▸ Record extracts:
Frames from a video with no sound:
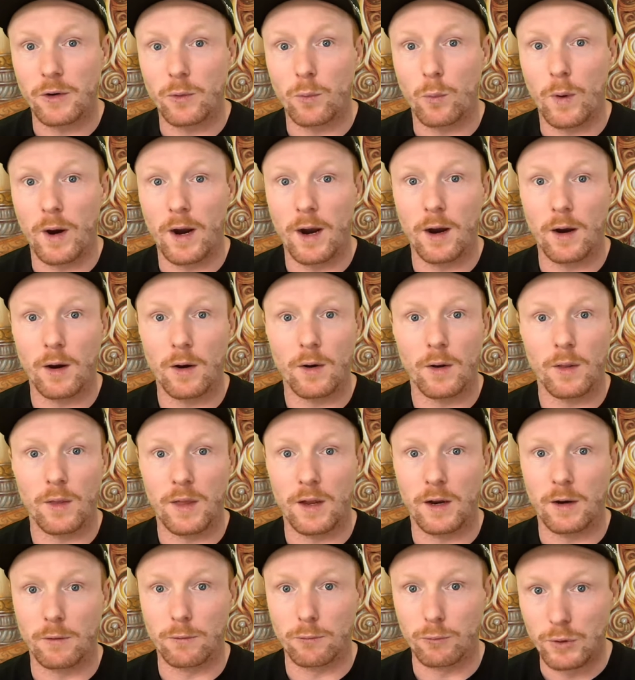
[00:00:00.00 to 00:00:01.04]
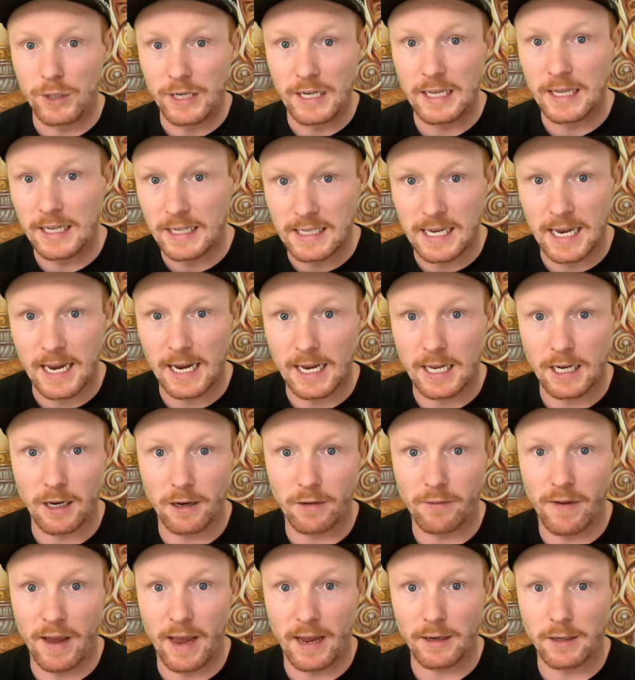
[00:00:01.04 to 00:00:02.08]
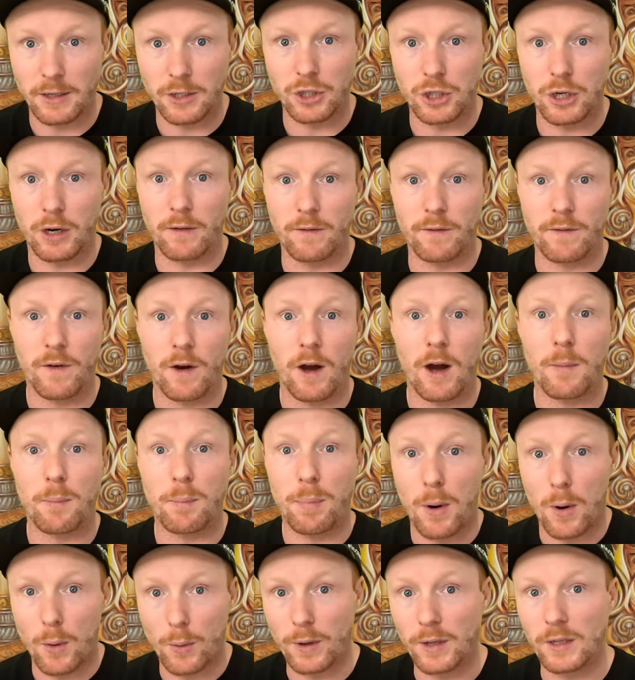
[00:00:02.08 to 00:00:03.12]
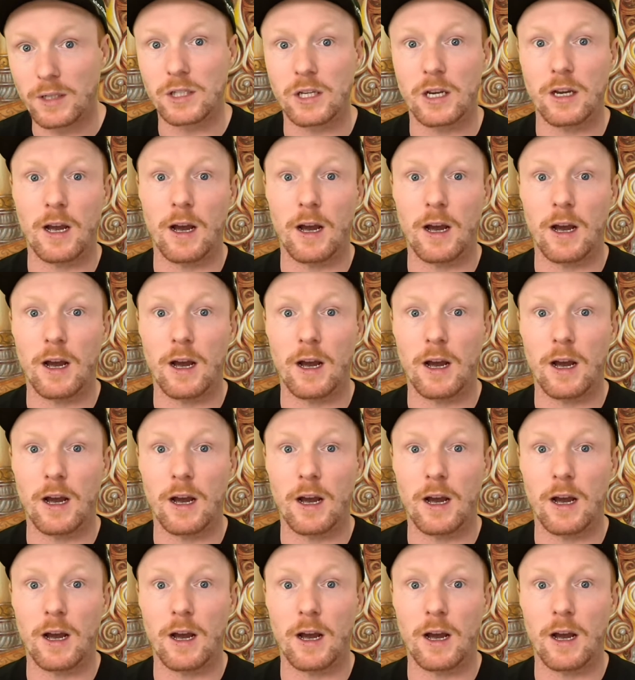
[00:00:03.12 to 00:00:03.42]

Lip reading: where they're really taking advantage of opponents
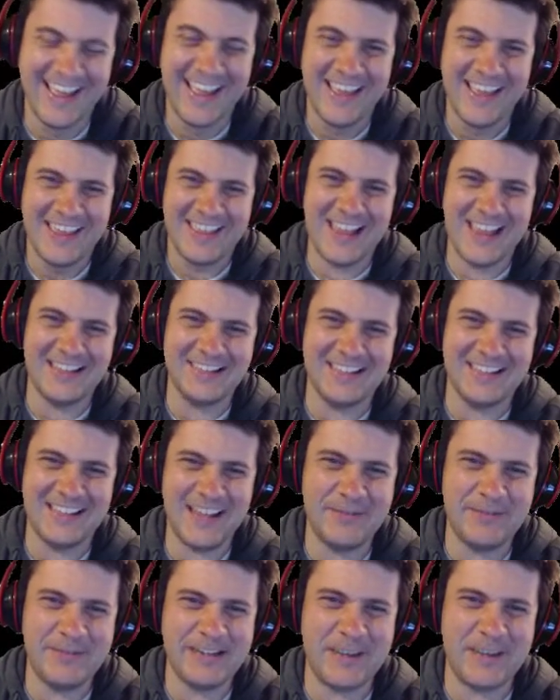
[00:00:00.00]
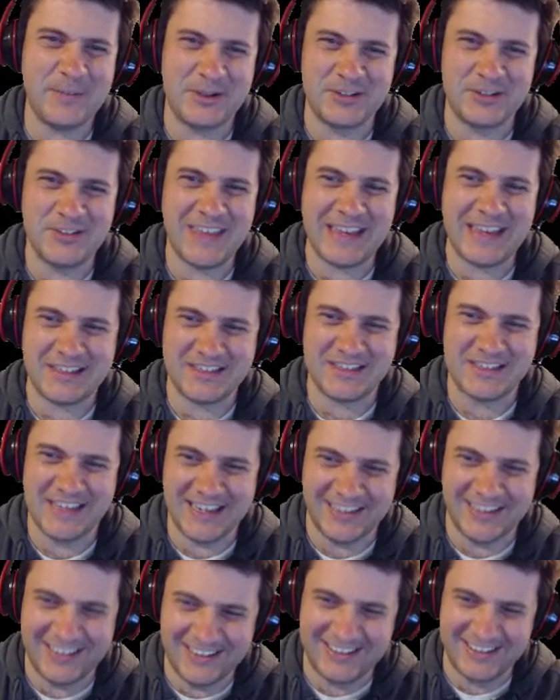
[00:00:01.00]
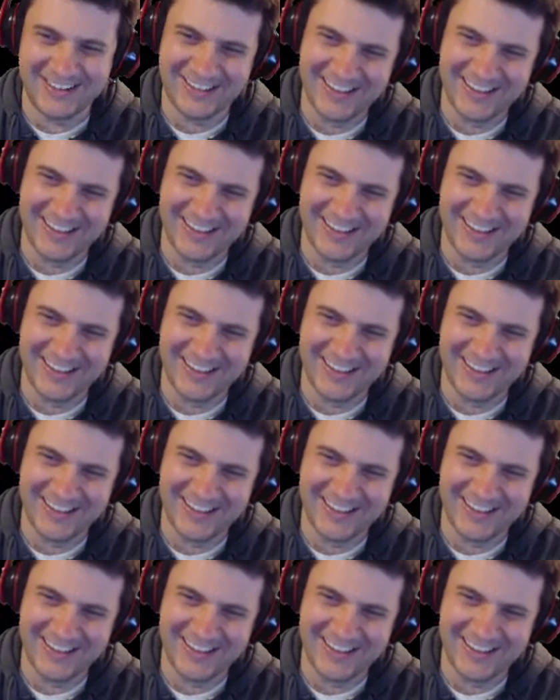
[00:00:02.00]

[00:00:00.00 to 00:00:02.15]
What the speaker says: That's a lovely image. Thanks, Neil.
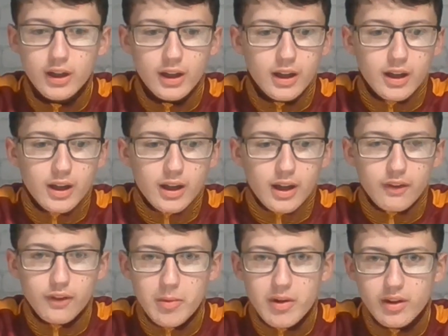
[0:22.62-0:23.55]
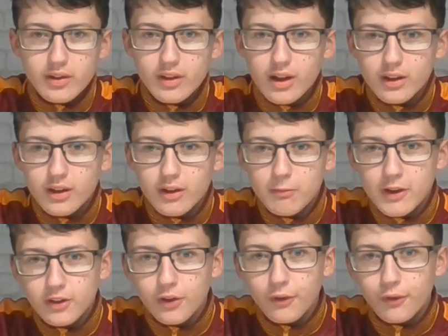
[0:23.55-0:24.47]
If you missed that, you've missed the
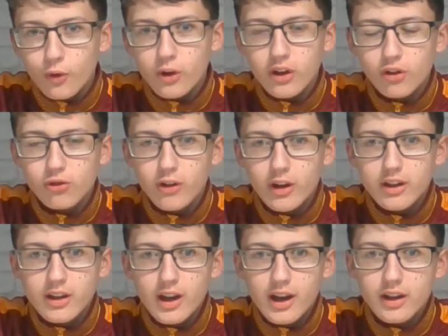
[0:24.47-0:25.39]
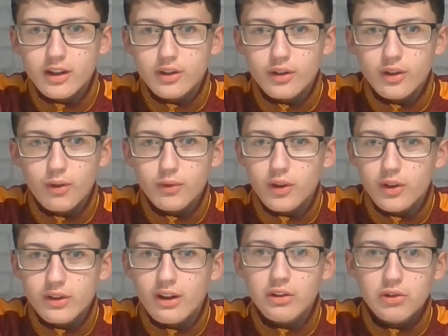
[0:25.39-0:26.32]
funniest red card of the
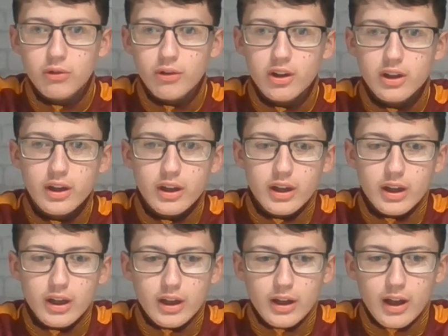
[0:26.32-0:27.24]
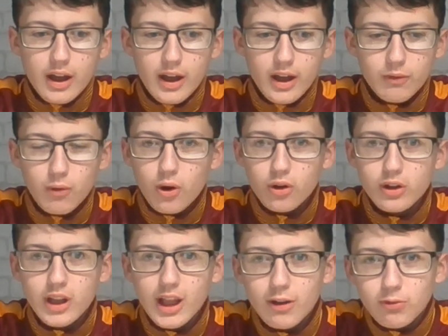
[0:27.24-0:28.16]
century. What a
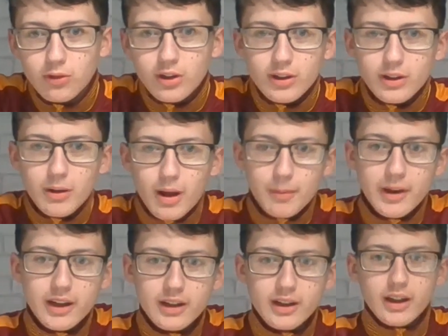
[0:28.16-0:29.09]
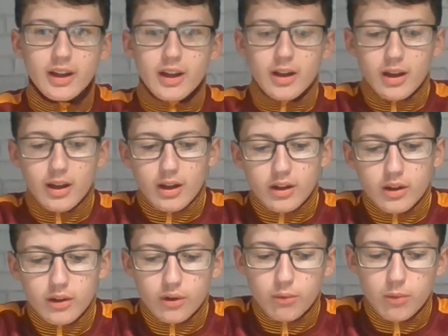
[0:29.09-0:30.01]
clown. I mean, there
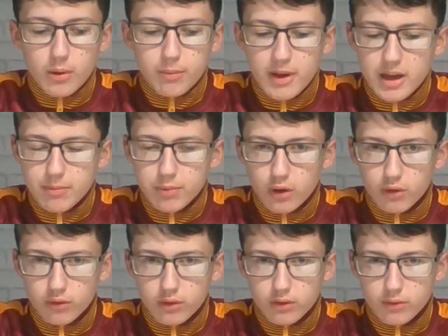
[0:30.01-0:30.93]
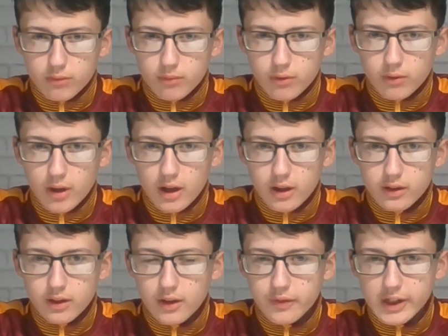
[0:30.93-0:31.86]
were people on
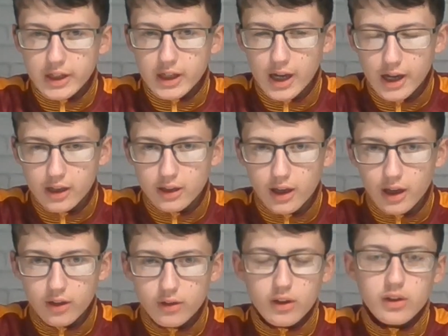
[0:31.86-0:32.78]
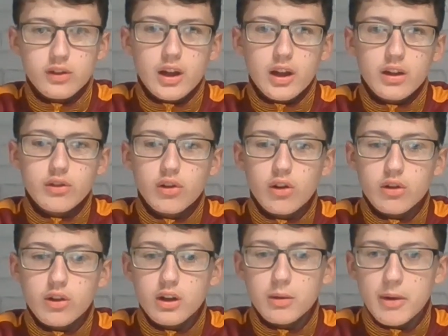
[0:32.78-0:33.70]
ITV highlights last night talking
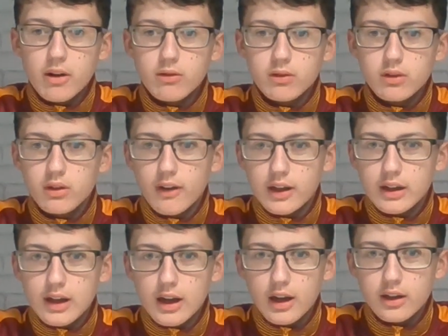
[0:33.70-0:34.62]
about the red card.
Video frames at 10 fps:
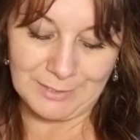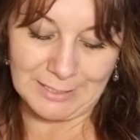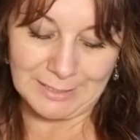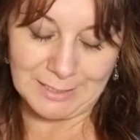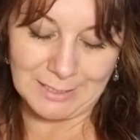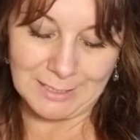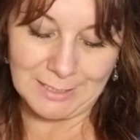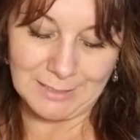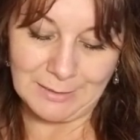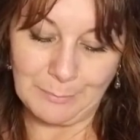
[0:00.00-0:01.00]

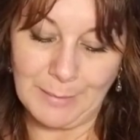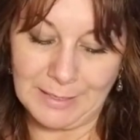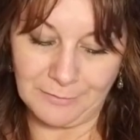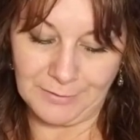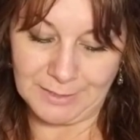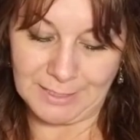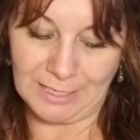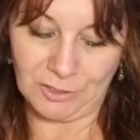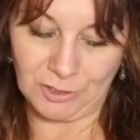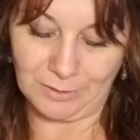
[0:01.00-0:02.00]
Discs,
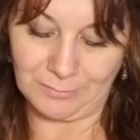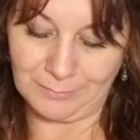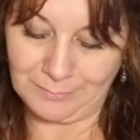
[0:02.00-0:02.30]
manifestation.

▸ Exercise goal: All records above are to be printed exactly, minus the pictures they contain.

▸ Answer space:
Frames from a video with no sound:
[00:00:00.00 to 00:00:01.04]
[00:00:01.04 to 00:00:02.08]
[00:00:02.08 to 00:00:03.12]
[00:00:03.12 to 00:00:03.42]

Lip reading: where they're really taking advantage of opponents
[00:00:00.00]
[00:00:01.00]
[00:00:02.00]

[00:00:00.00 to 00:00:02.15]
What the speaker says: That's a lovely image. Thanks, Neil.
[0:22.62-0:23.55]
[0:23.55-0:24.47]
If you missed that, you've missed the
[0:24.47-0:25.39]
[0:25.39-0:26.32]
funniest red card of the
[0:26.32-0:27.24]
[0:27.24-0:28.16]
century. What a
[0:28.16-0:29.09]
[0:29.09-0:30.01]
clown. I mean, there
[0:30.01-0:30.93]
[0:30.93-0:31.86]
were people on
[0:31.86-0:32.78]
[0:32.78-0:33.70]
ITV highlights last night talking
[0:33.70-0:34.62]
about the red card.
Video frames at 10 fps:
[0:00.00-0:01.00]

[0:01.00-0:02.00]
Discs,
[0:02.00-0:02.30]
manifestation.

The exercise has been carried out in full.